PRESS RELEASE
House of Commons Report on Libya War: Damning Evidence on Obama Behind Regime Change
Sept. 16, 2016 (EIRNS)—The same "scathing" report on the Libyan war by the House of Commons Foreign Affairs Committee that forced former Prime Minister David Cameron to resign from his Parliament seat under charges of enabling ISIS to come into being and carrying out a regime change war based on faked intelligence, nails Barack Obama as the one actually responsible for the policy of regime change. Cameron quit the House of Commons on Sept. 12, one day before release of the report that found him responsible for the unnecessary war in Libya, which was aimed at regime change, which handed the country over to the jihadists, and set the world on the course of war with Russia and China.
The evidence on Obama is damning, and the US media has been completely silent about it.
- In an April 14, 2011 OpEd in The New York Times, referenced by MP Crispin Blunt, Chairman of the House of Commons Committee, co-authors Obama, Sarkozy and Cameron demanded regime change:
"[S]o long as Qaddafi is in power, NATO must maintain its operations so that civilians remain protected and the pressure on the regime builds. Then a genuine transition from dictatorship to an inclusive constitutional process can really begin.... In order for that transition to succeed, Qaddafi must go and go for good," Obama and the others wrote.
However, the Parliamentary report found: "If the primary object of the coalition intervention was the urgent need to protect civilians in Benghazi, then this objective was achieved in March 2011 in less than 24 hours. This meant that a limited intervention to protect civilians drifted into an opportunist policy of regime change by military means."
- In the section titled, UNITED STATES, the report says that Obama believed a "no fly zone" was insufficient and wanted the policy of bombing the Libyan government’s ground forces and winning the war using "all necessary means."
"Former US Ambassador to NATO, Ivo Daalder, pointed out:
- " ‘Cameron was pushing for a no-fly zone, but in the U.S. there was great scepticism. A no-fly zone wasn’t effective in Bosnia, it wasn’t effective in Iraq, and probably wasn’t going to be effective in Libya. When President Obama was confronted with the argument for a no-fly zone, he asked how this was going to be effective. Gaddafi was attacking people. A no-fly zone wasn’t going to stop him. Instead, to stop him we would need to bomb his forces attacking people.’

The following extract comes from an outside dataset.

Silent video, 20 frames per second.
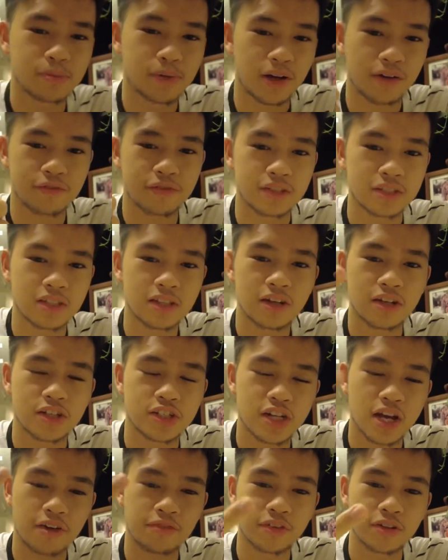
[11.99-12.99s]
breakfast,
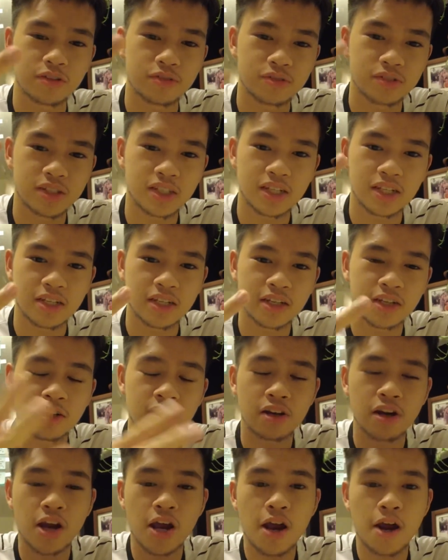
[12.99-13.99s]
lunch, afternoon tea, and dinner.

"The United States was instrumental in extending the terms of Resolution 1973 beyond the imposition of a no-fly zone to include the authorisation of all necessary measures to protect civilians. In practice, this led to the imposition of a no-drive zone and the assumed authority to attack the entire Libyan Government command and communications network."
- Lord (William) Hague of Richmond, who was British Foreign Secretary in 2011, said in his testimony that it was the Obama Administration that changed the UN resolution backed by Cameron and the British from "no-fly zone" to "all necessary measures." Hague said:
"The United States came back after it had deliberated to say, ‘Actually, what we need is a resolution that authorises all necessary measures to protect the civilian population,’ going well beyond a no-fly zone, because a no-fly zone would not have been effective in protecting the civilian population. That was the resolution that we then all got behind."
Hague denied, under repeated questioning, that there had been any private promises to Russia that regime change was not the objective of the resolution, but in testimony gloated, "Russia decided to abstain, probably to their subsequent regret."
When Qaddafi was not only overthrown, but later butchered in a jihadi assassination in October, 2011, Lyndon LaRouche put out a statement, "Obama’s Murder of Qaddafi is a Deadly Threat to World Peace," noting that the target of Obama and the British was China and Russia.